The input START

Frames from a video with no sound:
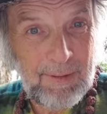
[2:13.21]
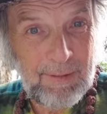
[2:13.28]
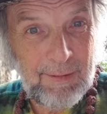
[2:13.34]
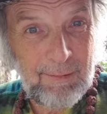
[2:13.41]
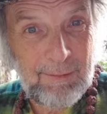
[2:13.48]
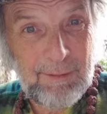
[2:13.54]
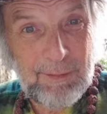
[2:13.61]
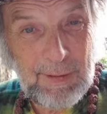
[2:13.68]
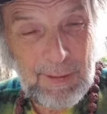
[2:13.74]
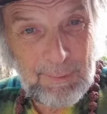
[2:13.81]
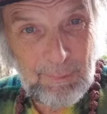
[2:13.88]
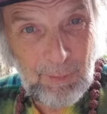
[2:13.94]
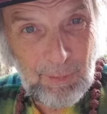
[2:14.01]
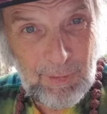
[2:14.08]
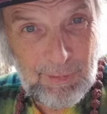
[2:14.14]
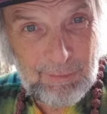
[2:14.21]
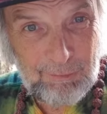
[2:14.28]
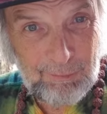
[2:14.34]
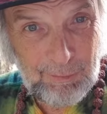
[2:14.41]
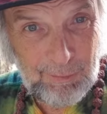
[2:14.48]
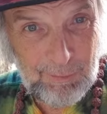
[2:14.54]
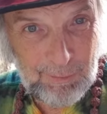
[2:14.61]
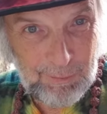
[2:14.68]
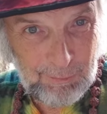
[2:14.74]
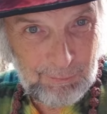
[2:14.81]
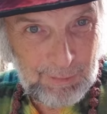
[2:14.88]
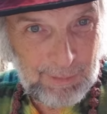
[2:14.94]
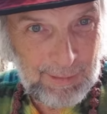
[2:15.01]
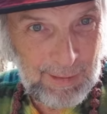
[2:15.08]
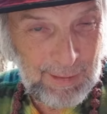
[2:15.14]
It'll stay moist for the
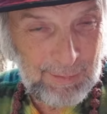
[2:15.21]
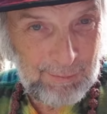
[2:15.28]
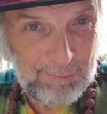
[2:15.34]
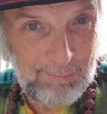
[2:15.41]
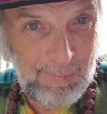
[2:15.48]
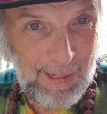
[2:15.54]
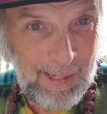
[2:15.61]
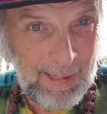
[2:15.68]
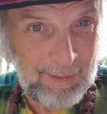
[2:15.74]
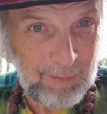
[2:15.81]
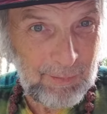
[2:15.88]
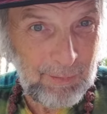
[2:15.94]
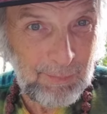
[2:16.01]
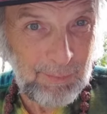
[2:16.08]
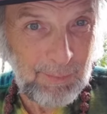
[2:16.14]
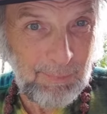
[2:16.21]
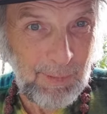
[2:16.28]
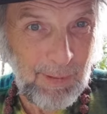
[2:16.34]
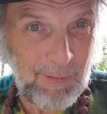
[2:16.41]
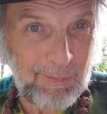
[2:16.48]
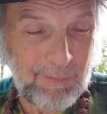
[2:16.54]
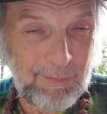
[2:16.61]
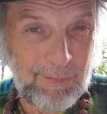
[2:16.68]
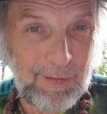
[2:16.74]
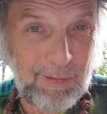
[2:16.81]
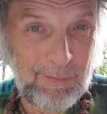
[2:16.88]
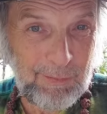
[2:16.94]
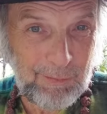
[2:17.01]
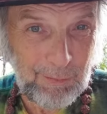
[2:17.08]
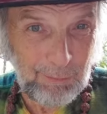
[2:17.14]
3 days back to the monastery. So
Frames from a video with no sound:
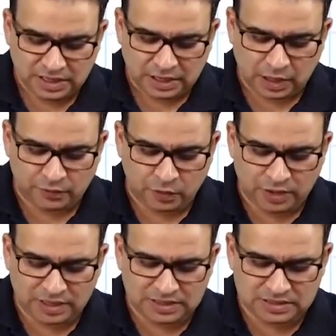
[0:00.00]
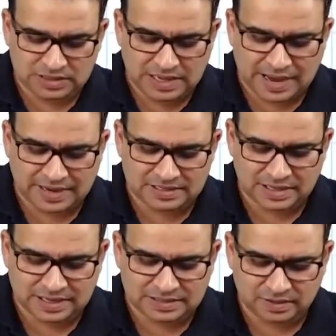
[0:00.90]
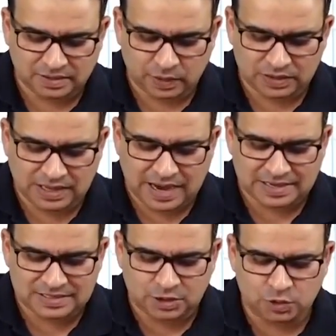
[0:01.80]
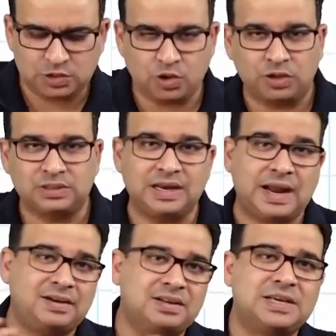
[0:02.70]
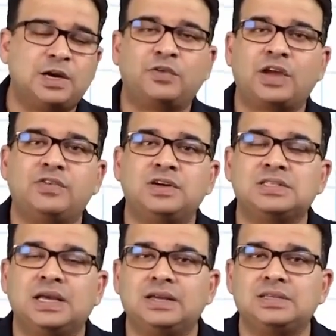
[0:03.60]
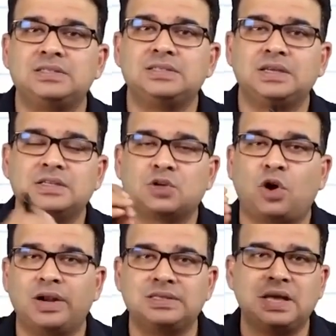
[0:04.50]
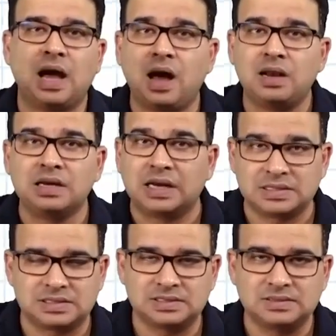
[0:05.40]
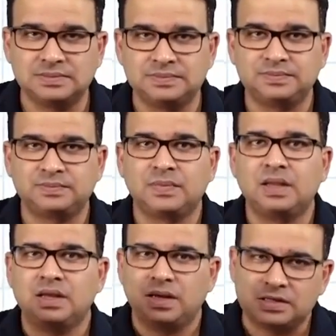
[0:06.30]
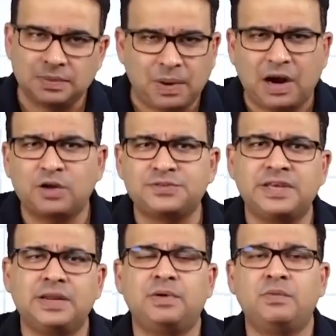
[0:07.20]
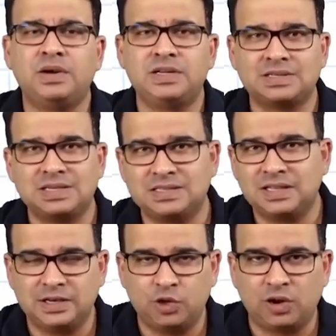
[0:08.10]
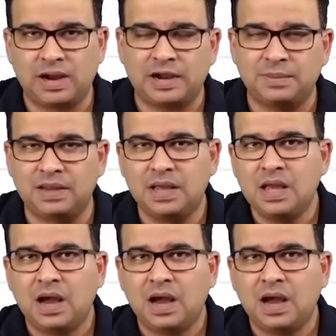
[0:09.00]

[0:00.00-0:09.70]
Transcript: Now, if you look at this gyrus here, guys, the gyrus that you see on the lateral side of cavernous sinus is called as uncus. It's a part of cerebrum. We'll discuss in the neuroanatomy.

The input END

Repeat each record exactly, with the pictures left out.

§ Reply
Frames from a video with no sound:
[2:13.21]
[2:13.28]
[2:13.34]
[2:13.41]
[2:13.48]
[2:13.54]
[2:13.61]
[2:13.68]
[2:13.74]
[2:13.81]
[2:13.88]
[2:13.94]
[2:14.01]
[2:14.08]
[2:14.14]
[2:14.21]
[2:14.28]
[2:14.34]
[2:14.41]
[2:14.48]
[2:14.54]
[2:14.61]
[2:14.68]
[2:14.74]
[2:14.81]
[2:14.88]
[2:14.94]
[2:15.01]
[2:15.08]
[2:15.14]
It'll stay moist for the
[2:15.21]
[2:15.28]
[2:15.34]
[2:15.41]
[2:15.48]
[2:15.54]
[2:15.61]
[2:15.68]
[2:15.74]
[2:15.81]
[2:15.88]
[2:15.94]
[2:16.01]
[2:16.08]
[2:16.14]
[2:16.21]
[2:16.28]
[2:16.34]
[2:16.41]
[2:16.48]
[2:16.54]
[2:16.61]
[2:16.68]
[2:16.74]
[2:16.81]
[2:16.88]
[2:16.94]
[2:17.01]
[2:17.08]
[2:17.14]
3 days back to the monastery. So
Frames from a video with no sound:
[0:00.00]
[0:00.90]
[0:01.80]
[0:02.70]
[0:03.60]
[0:04.50]
[0:05.40]
[0:06.30]
[0:07.20]
[0:08.10]
[0:09.00]

[0:00.00-0:09.70]
Transcript: Now, if you look at this gyrus here, guys, the gyrus that you see on the lateral side of cavernous sinus is called as uncus. It's a part of cerebrum. We'll discuss in the neuroanatomy.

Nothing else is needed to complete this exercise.